Thank you to everyone for your love and support. It means so very much to me and our family and I know what it would mean alot to Donnie as well.
Donnie fought a long and courageous battle against this cancer and I can honestly say he never complained. He showed so many of us what true courage was. He lived every day of the last 18 months like he didn't have cancer. He didn't want people to treat him any differently and they didn't. He had cancer but it didn't have him. During his fight he became our hero and last night he became our angel. He knew it was time and he was ready to go and he was surrounded by the people who loved him the most. He is at peace now and though I miss him so very much right now and I will forever, I am glad that he isn't suffering anymore.
The last week was hard on him but he was a true fighter.I can't imagine my world without Donnie. He is truly my soulmate and I am so lost that I don't know what to do. I am broken . I never knew that I could feel such physical pain from losing someone.
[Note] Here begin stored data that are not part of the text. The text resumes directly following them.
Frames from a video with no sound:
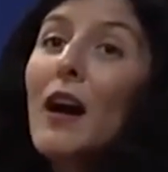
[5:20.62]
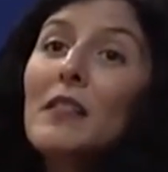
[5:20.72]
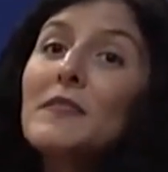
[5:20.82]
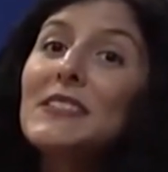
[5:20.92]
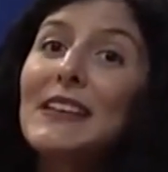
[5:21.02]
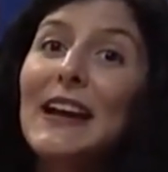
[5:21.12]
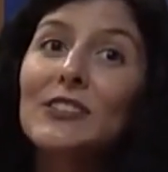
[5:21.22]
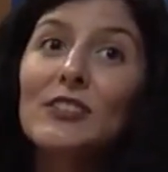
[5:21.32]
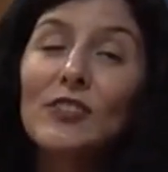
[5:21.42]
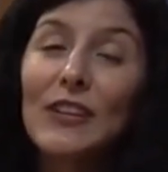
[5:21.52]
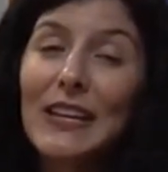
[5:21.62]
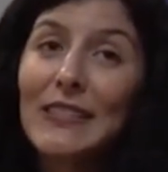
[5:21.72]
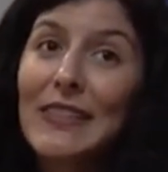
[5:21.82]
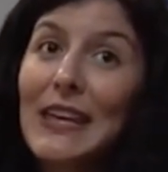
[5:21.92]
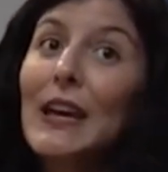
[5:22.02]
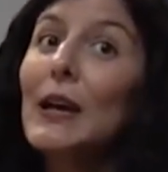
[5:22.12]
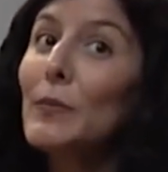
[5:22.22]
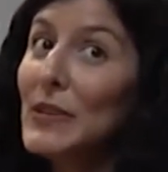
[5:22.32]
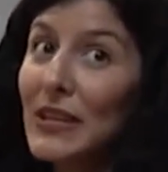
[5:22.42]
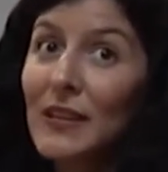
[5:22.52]
All of these actions are in the
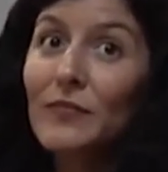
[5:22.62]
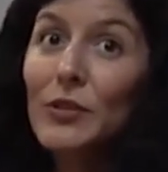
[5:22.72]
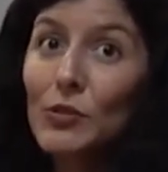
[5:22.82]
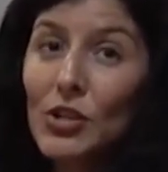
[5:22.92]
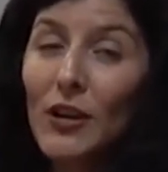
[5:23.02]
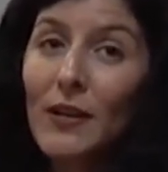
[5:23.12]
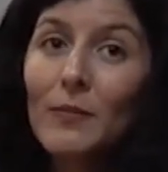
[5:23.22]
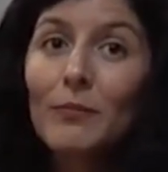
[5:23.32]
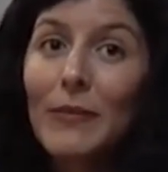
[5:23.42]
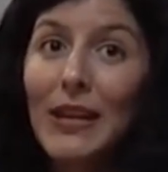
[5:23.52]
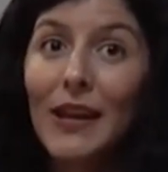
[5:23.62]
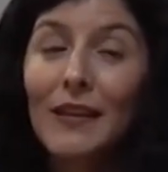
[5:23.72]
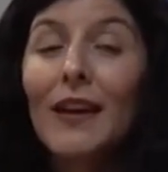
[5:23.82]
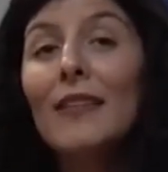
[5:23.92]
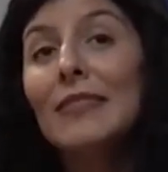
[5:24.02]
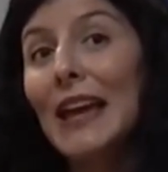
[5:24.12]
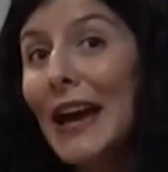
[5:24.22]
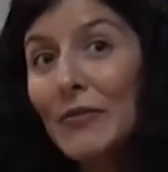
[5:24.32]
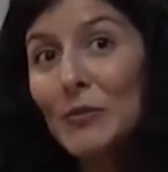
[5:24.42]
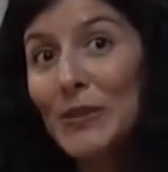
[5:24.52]
immediate future, meaning they
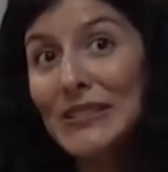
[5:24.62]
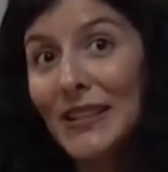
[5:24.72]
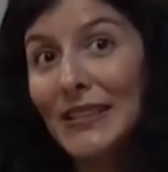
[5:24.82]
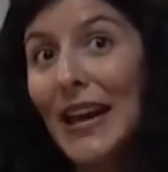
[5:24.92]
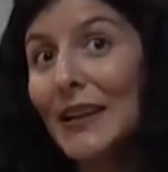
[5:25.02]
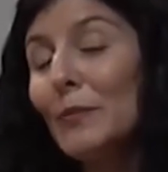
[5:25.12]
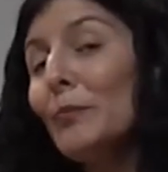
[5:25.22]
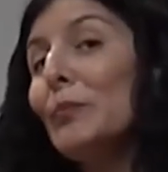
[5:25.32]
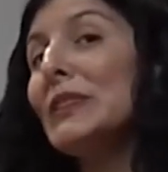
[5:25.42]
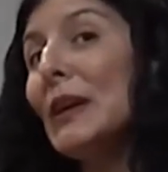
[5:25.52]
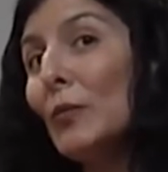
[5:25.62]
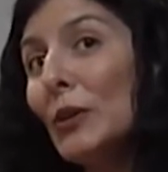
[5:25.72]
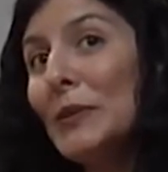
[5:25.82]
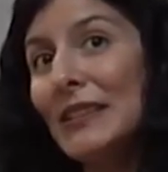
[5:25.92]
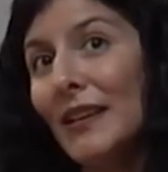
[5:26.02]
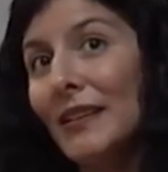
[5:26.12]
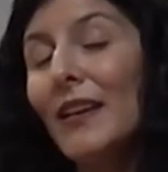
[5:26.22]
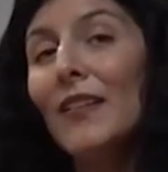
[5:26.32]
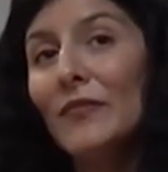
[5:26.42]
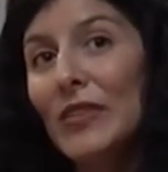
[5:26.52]
haven't been done yet, but they will be done
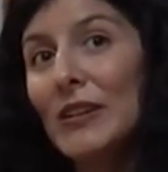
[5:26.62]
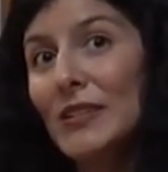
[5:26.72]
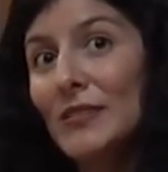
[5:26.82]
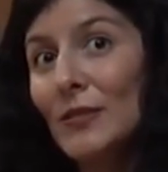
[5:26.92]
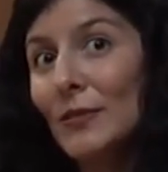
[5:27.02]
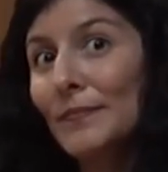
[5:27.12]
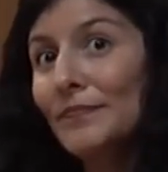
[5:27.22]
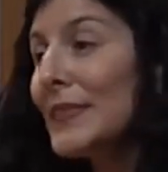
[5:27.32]
very soon.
I feel that my heart was ripped from my chest and thought I would never be able to breathe again.. I don't know how I will ever get thru this. I keep asking Donnie to help me and give me strength as he always did. I am sure that he will help me find it.
With that being said, I consider myself very fortunate to have been loved by Donnie. Before him, I never knew that I was worthy of such love. I am so proud to be his wife. He is the most amazing man I have ever known and this world just won't be the same without him in it. Donnie never met a stranger and I can honestly say I have never known of one person who didn't like Donnie. He was just that kind of man that drew you into him with his charm. He is the best thing that ever happened to me and I was blessed to have him. I am thankful that we were able to say our goodbyes. Donnie was able to tell the kids everything he needed them to know. He and I shared all the things that we needed to said all the things that we wanted to say and I know that there are no words left unspoken between us. I will cherish that for the rest of my life.
One of the last things that he told me when he was coherent was how much he loved me "always and forever' and he wanted to make sure I never forgot that. He told me he would wait for me on the other side of the path.
Rest in Peace my love and wait for me on the other side of that path where we will share our always and forever.